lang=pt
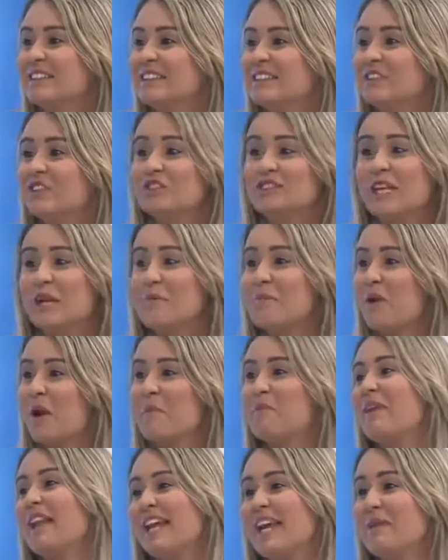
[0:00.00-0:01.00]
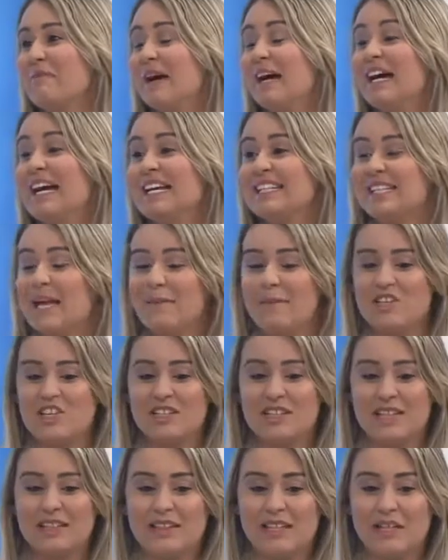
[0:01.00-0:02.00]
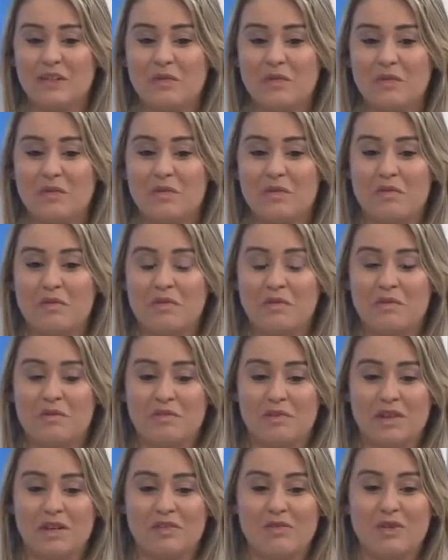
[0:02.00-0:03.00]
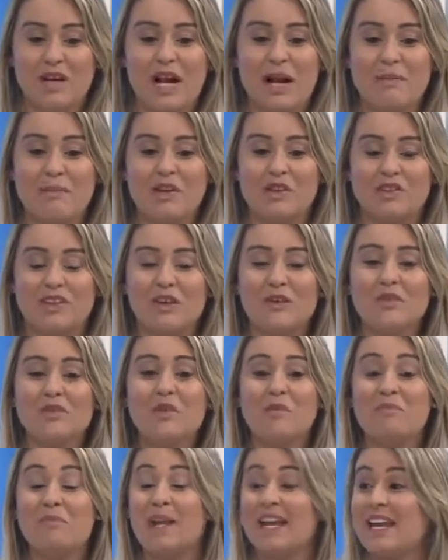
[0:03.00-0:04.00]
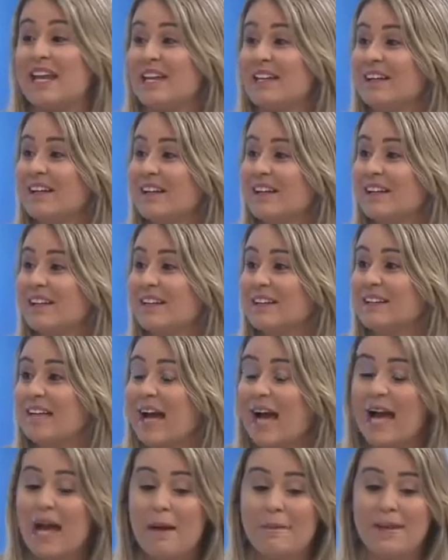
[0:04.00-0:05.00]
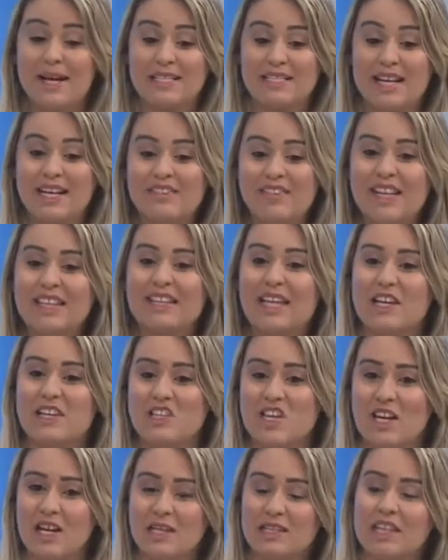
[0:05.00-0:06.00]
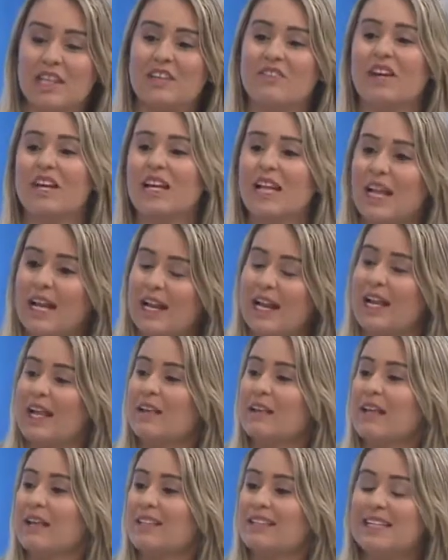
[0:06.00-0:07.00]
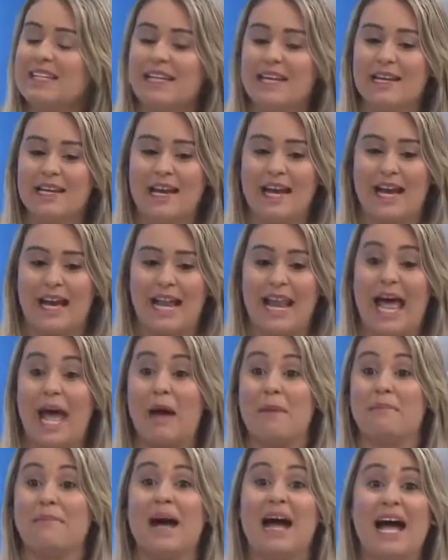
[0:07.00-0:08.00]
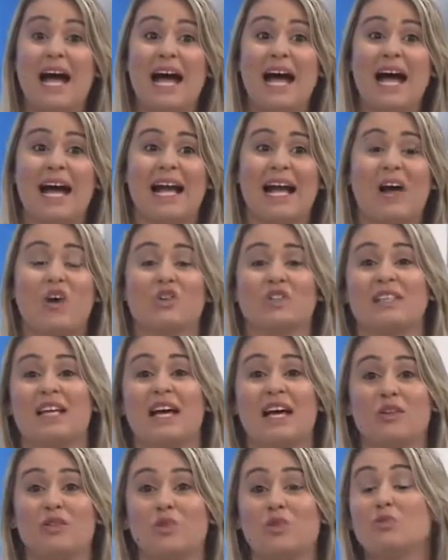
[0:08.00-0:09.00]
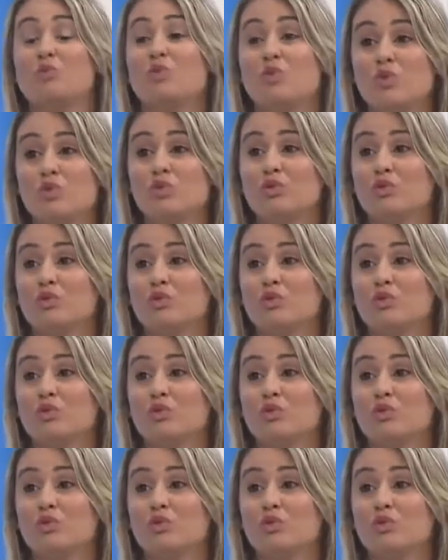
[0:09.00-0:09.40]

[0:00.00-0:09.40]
Não tem problema. Sabe, a gente está tendo um, um, um caminho tão do bem, né? Mas aí vai ter gente que vai querer, assim, é, alarmar, é, e a, causar a senhora falou o seguinte,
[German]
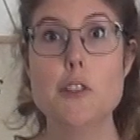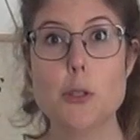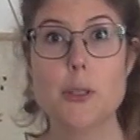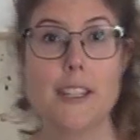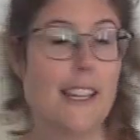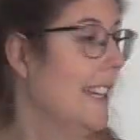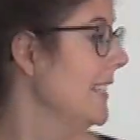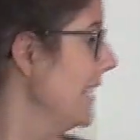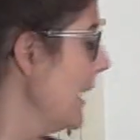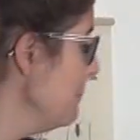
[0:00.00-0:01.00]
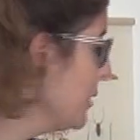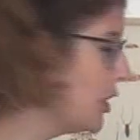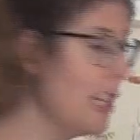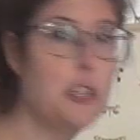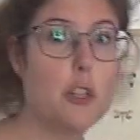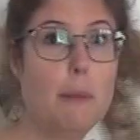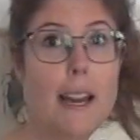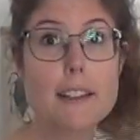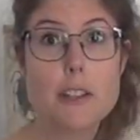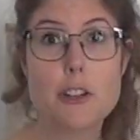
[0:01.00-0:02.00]
So, die Lampe steht schon
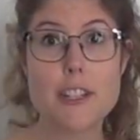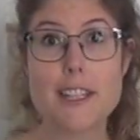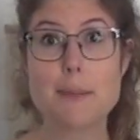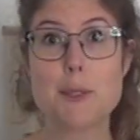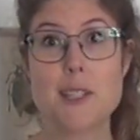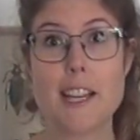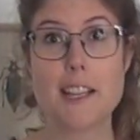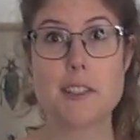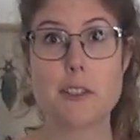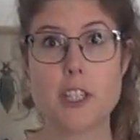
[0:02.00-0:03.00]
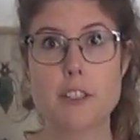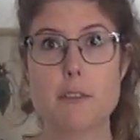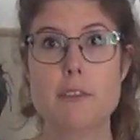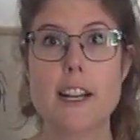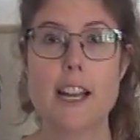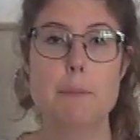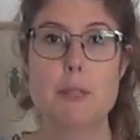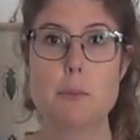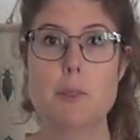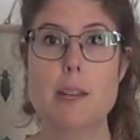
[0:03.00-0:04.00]
mal und jetzt muss der Rest noch hin. Wir fangen an
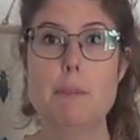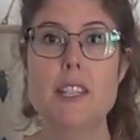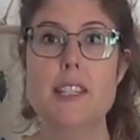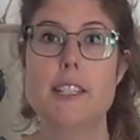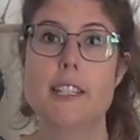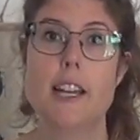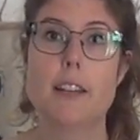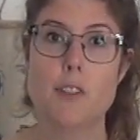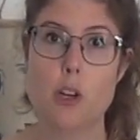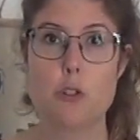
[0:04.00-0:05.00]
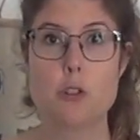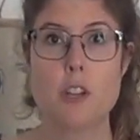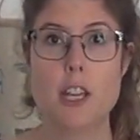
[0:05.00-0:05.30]
mit dem Teppich, den hatten wir auch schon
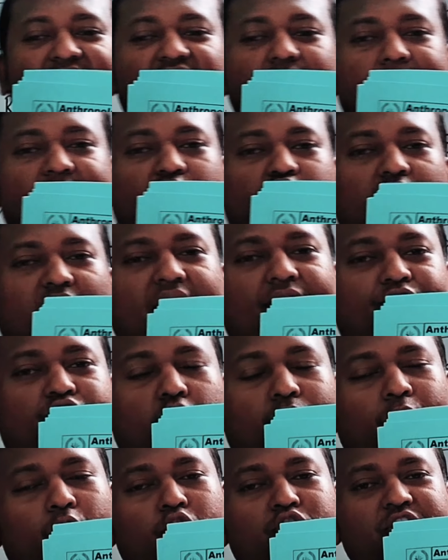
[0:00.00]
দেখতে পাচ্ছ
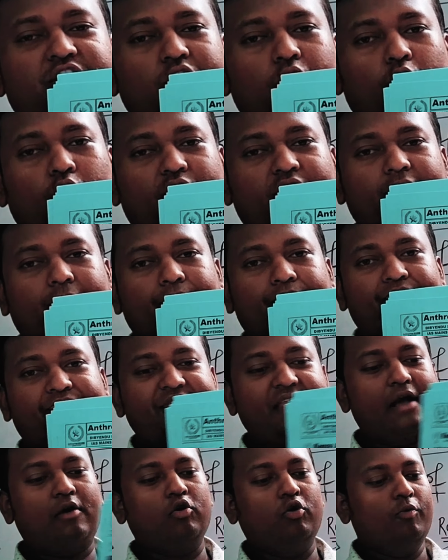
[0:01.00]
অ্যান্থ্রোপোলজি নোট
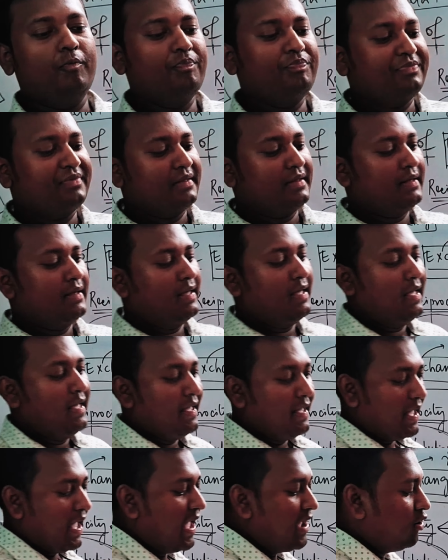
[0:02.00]
দেখো
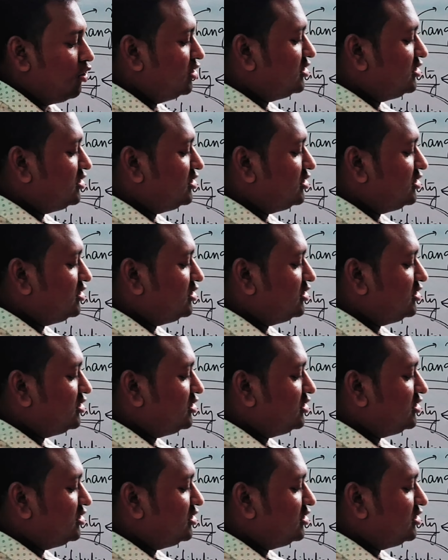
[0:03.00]
এই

# # # # # # #

• **Task details**
Repeat the records above exactly, without pictures.

• **Task answer**
lang=pt
[0:00.00-0:01.00]
[0:01.00-0:02.00]
[0:02.00-0:03.00]
[0:03.00-0:04.00]
[0:04.00-0:05.00]
[0:05.00-0:06.00]
[0:06.00-0:07.00]
[0:07.00-0:08.00]
[0:08.00-0:09.00]
[0:09.00-0:09.40]

[0:00.00-0:09.40]
Não tem problema. Sabe, a gente está tendo um, um, um caminho tão do bem, né? Mas aí vai ter gente que vai querer, assim, é, alarmar, é, e a, causar a senhora falou o seguinte,
[German]
[0:00.00-0:01.00]
[0:01.00-0:02.00]
So, die Lampe steht schon
[0:02.00-0:03.00]
[0:03.00-0:04.00]
mal und jetzt muss der Rest noch hin. Wir fangen an
[0:04.00-0:05.00]
[0:05.00-0:05.30]
mit dem Teppich, den hatten wir auch schon
[0:00.00]
দেখতে পাচ্ছ
[0:01.00]
অ্যান্থ্রোপোলজি নোট
[0:02.00]
দেখো
[0:03.00]
এই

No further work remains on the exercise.